Rabbi Akiva was with his fellow rabbis on Har Hatzofim when they saw a fox strolling out of the Holy of Holies. While the rabbis wept at the sight of the fox, for the destruction and desecration of the Temple, Rabbi Akiva laughed. Rabbi Akiva laughed, knowing that if one prophecy came to be — the destruction and desecration of the Temple — then the prophecy of Zecharia — that Jerusalem would be returned to her former glory; that old men and women would once again sit in her streets, while children filled the streets with laughter and play —would also come to be.

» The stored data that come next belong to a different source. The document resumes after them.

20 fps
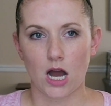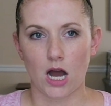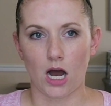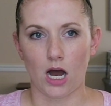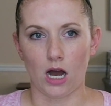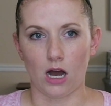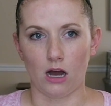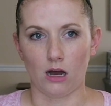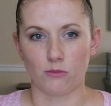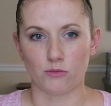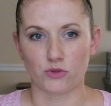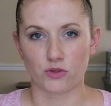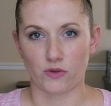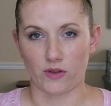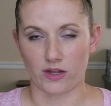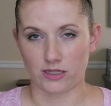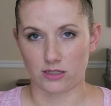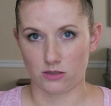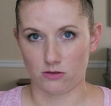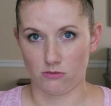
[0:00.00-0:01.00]
So
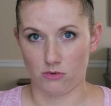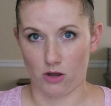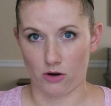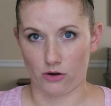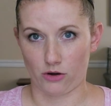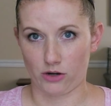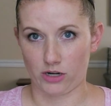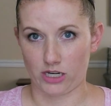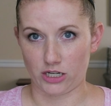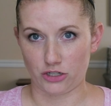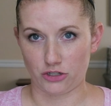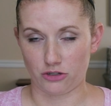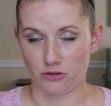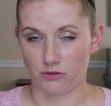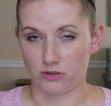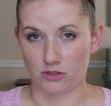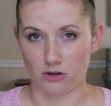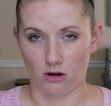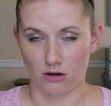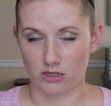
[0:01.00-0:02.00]
that's no longer an issue.
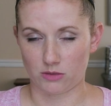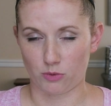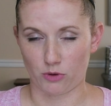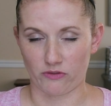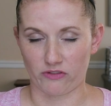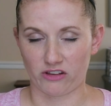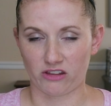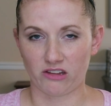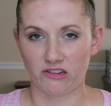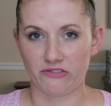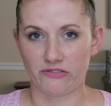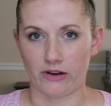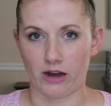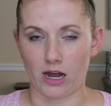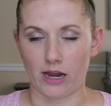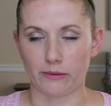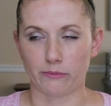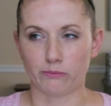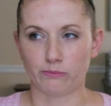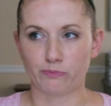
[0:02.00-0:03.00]
His heart's perfectly
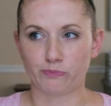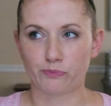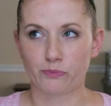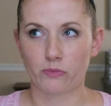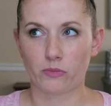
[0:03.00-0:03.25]
fine.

We are a generation that has merited to witness Zecharia’s prophecy of old men and women sitting on benches in the streets of Jerusalem. I personally enjoyed summer afternoons sitting in the garden with my mother in the assisted living residence where she lived until the age of 104, observing children playing, kicking balls, laughing and enjoying games at her feet.

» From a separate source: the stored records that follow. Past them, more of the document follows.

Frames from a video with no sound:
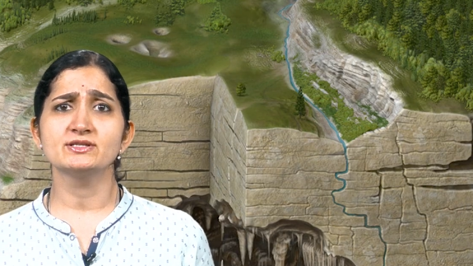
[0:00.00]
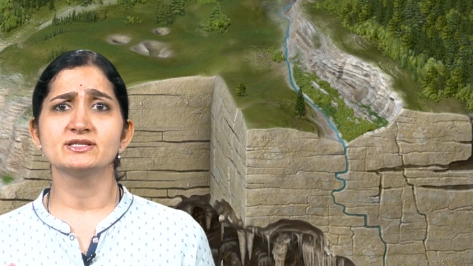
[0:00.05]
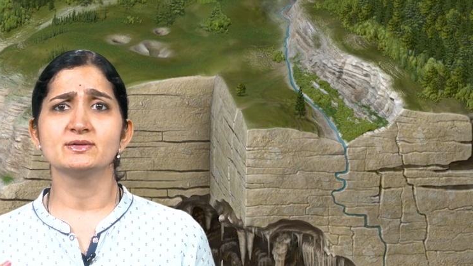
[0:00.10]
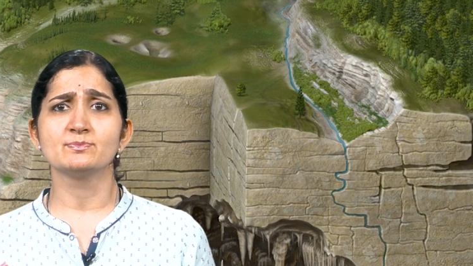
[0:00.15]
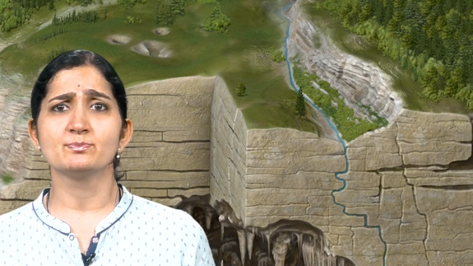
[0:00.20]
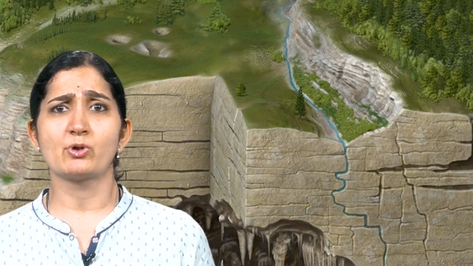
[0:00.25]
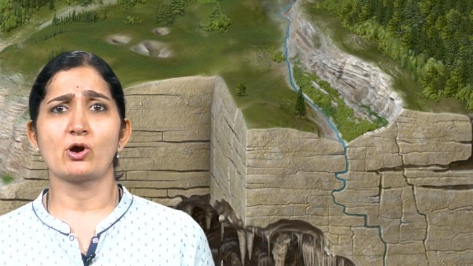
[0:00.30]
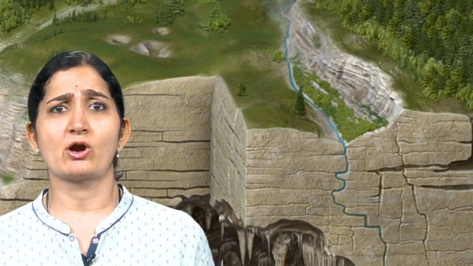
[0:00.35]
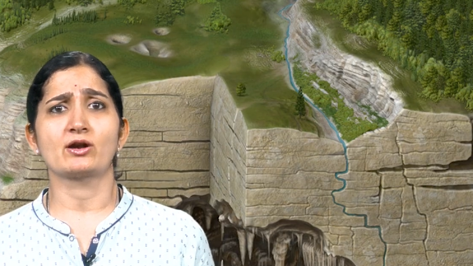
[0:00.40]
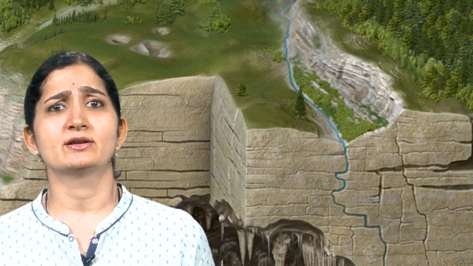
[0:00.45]

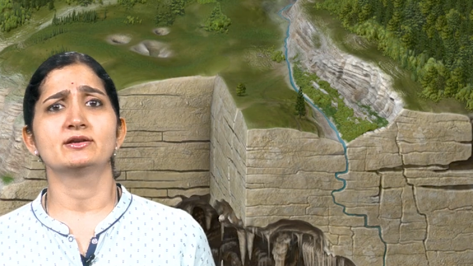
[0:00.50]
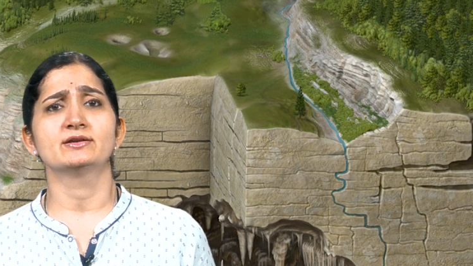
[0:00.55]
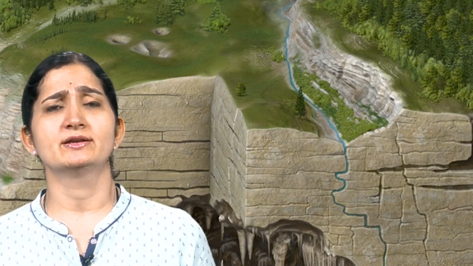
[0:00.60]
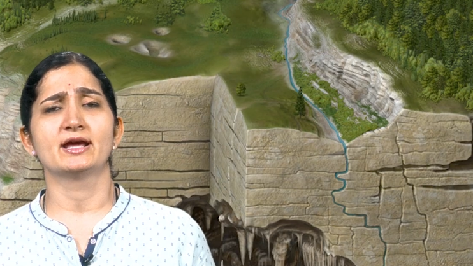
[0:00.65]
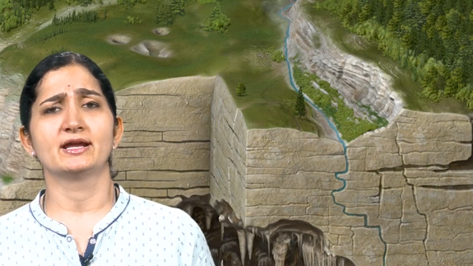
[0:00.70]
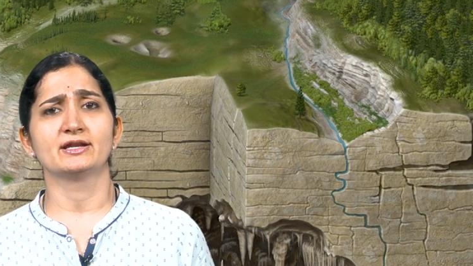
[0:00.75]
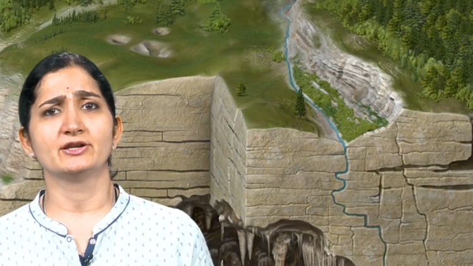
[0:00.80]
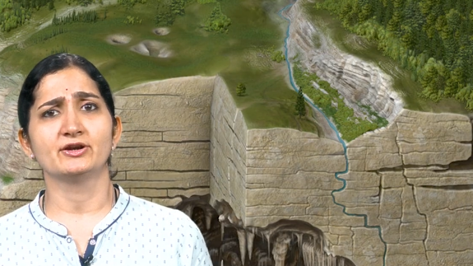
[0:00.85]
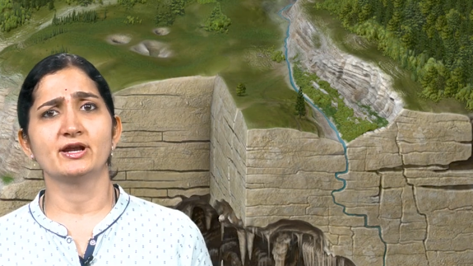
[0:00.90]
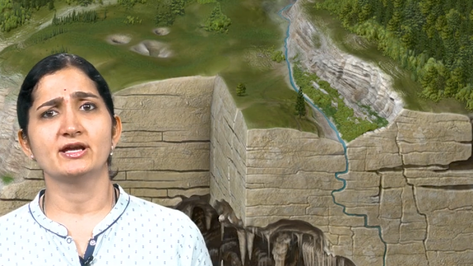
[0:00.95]
important
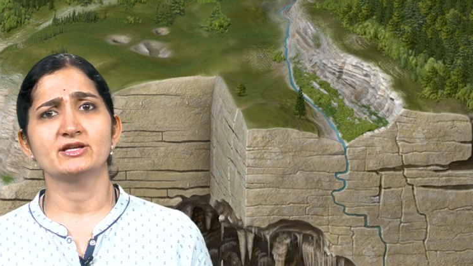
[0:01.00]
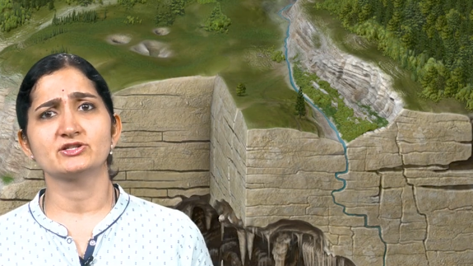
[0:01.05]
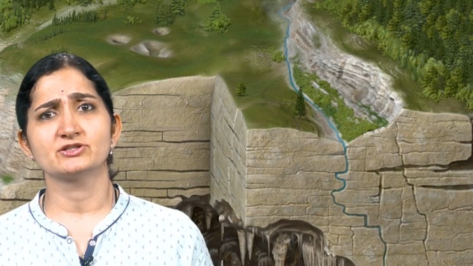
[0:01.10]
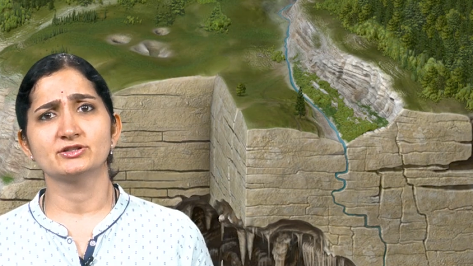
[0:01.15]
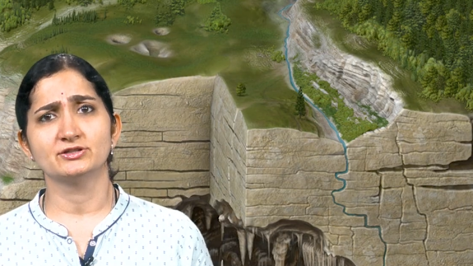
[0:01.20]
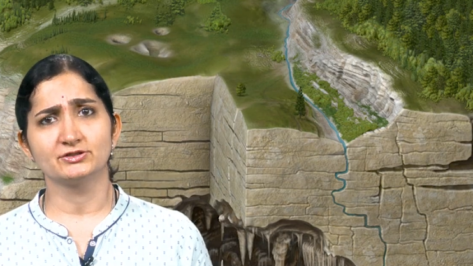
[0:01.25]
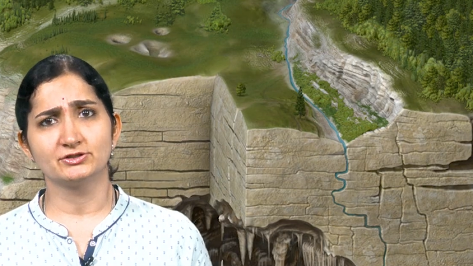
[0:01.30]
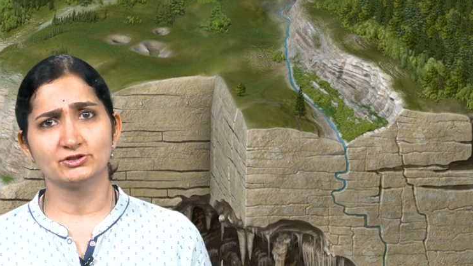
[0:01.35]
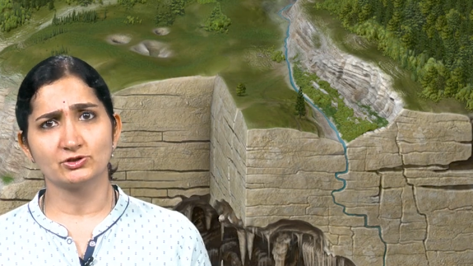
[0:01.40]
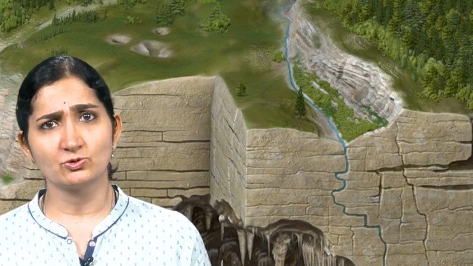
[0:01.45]

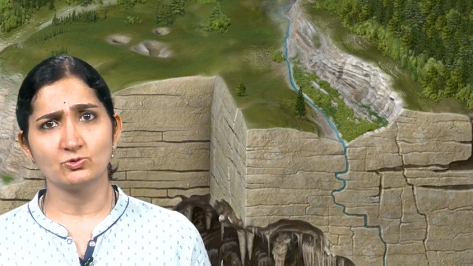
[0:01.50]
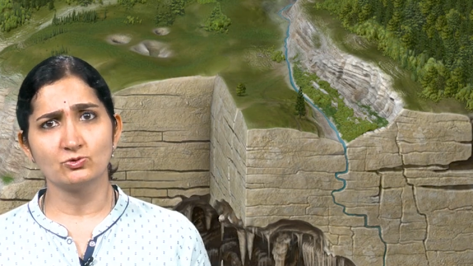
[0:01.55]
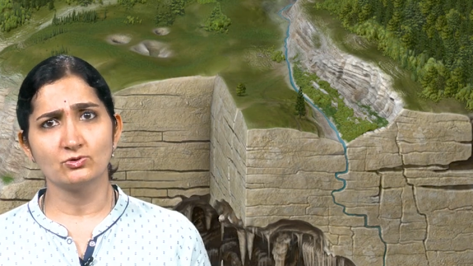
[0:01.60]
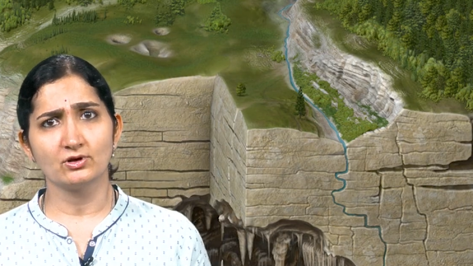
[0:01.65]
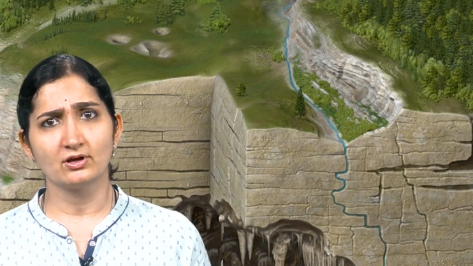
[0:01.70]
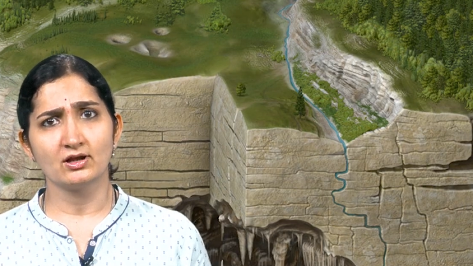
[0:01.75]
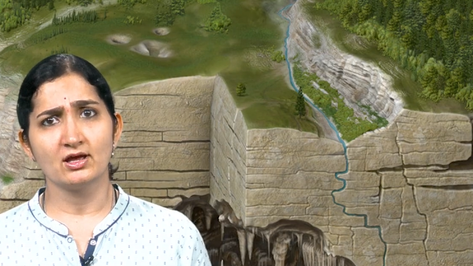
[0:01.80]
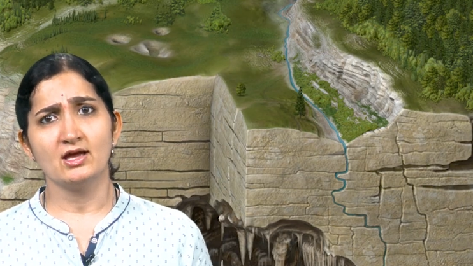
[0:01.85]
denudational tool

Today, we Israelis, celebrating 72 years of independence, have witnessed the coronavirus pandemic spread through our cities, emptying our streets and roads, sending our children indoors, and causing too many families to mourn lost loved ones. Old and young, we are locked in.

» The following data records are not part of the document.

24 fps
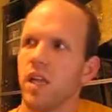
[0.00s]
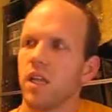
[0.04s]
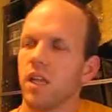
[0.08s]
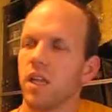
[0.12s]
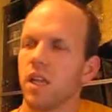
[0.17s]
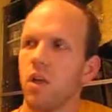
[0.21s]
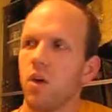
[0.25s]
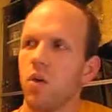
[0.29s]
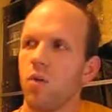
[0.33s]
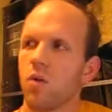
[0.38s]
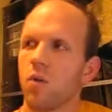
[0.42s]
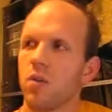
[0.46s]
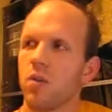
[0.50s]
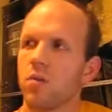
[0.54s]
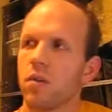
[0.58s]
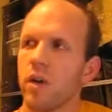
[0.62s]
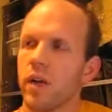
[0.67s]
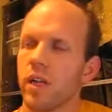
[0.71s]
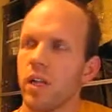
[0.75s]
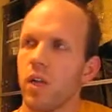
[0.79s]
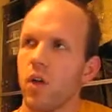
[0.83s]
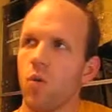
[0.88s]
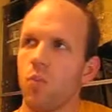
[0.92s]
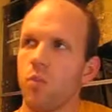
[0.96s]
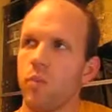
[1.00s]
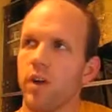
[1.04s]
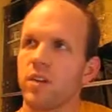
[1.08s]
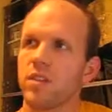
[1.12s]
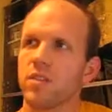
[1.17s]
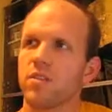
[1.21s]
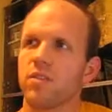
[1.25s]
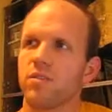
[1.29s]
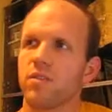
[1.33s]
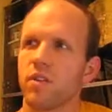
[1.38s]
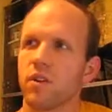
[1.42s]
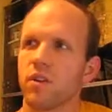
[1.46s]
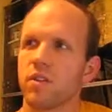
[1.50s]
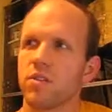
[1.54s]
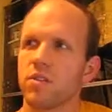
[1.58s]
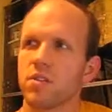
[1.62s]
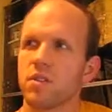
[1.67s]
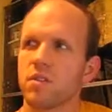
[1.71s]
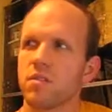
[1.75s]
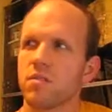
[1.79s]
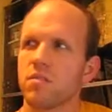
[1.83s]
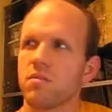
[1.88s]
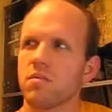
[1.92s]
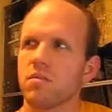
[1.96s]
low budget
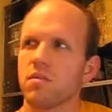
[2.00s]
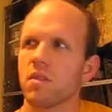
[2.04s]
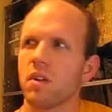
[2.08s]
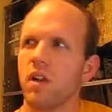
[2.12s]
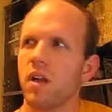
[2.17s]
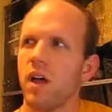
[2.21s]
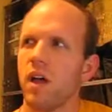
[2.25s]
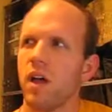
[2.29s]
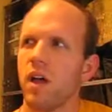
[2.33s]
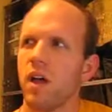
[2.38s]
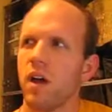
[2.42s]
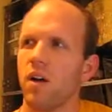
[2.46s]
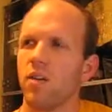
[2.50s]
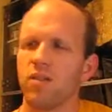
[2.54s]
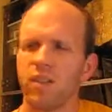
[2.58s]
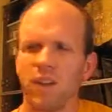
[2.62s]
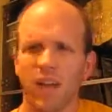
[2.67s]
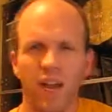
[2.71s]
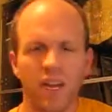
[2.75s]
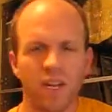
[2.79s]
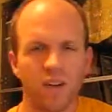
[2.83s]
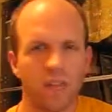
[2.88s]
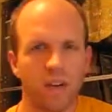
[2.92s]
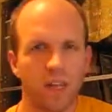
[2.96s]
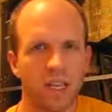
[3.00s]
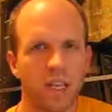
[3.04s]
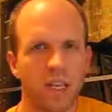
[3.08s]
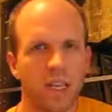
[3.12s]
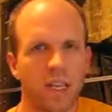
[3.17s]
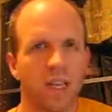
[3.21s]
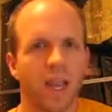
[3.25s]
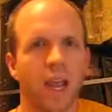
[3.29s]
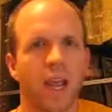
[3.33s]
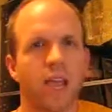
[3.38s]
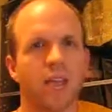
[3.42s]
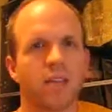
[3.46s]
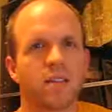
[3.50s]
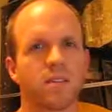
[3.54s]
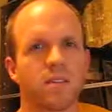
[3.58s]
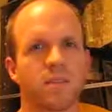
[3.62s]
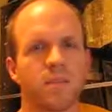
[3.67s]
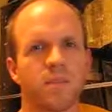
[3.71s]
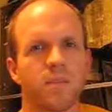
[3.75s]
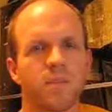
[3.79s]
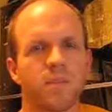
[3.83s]
version of kind of like Kick-Ass.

I wondered, would Rabbi Akiva have laughed at this coronavirus pandemic? Would he have been able to tell us that one day we will benefit from this plague?
While speculating about Rabbi Akiva’s reaction, I opened an email invitation to a family wedding, to be held that afternoon, erev Shabbat at 2 p.m., on Zoom. Eighty-six excited participants, including family in the U.S. showed up to the wedding, boxed in on computer screens, waving to one another, waiting for the chuppah to begin, feeling privileged to watch another member of the family on his way to building a “bayit neeman in Eretz Yisrael.” It was my first Zoom wedding, a bizarre experience; a strange way to participate, and weird to see the father of the chatan give siddur kedushin, masked. The few men and women in physical attendance donned masks, except for the chatan, and the kallah whose face was revealed only after the traditional face cover was removed.
Like a hungry fox, this coronavirus has brought death, destruction, and mourning around the globe, yet despite the pandemic, joyful new beginnings seem to rise. The events of the day occupied my mind as I prepared to light my Shabbat candles. I imagined Rabbi Akiva and his rabbinic colleagues on Har Hazofim, witnessing the fox weave its way among the stones of the holy Temple. As I struck the match, I could almost hear the rabbis of the Mishnah, their voices raised in unison toward their leader, “Nechamtani Akiva, nechamtani; You have consoled us, Akiva, you have consoled us,” their voices fading into the flame of my Shabbat candles.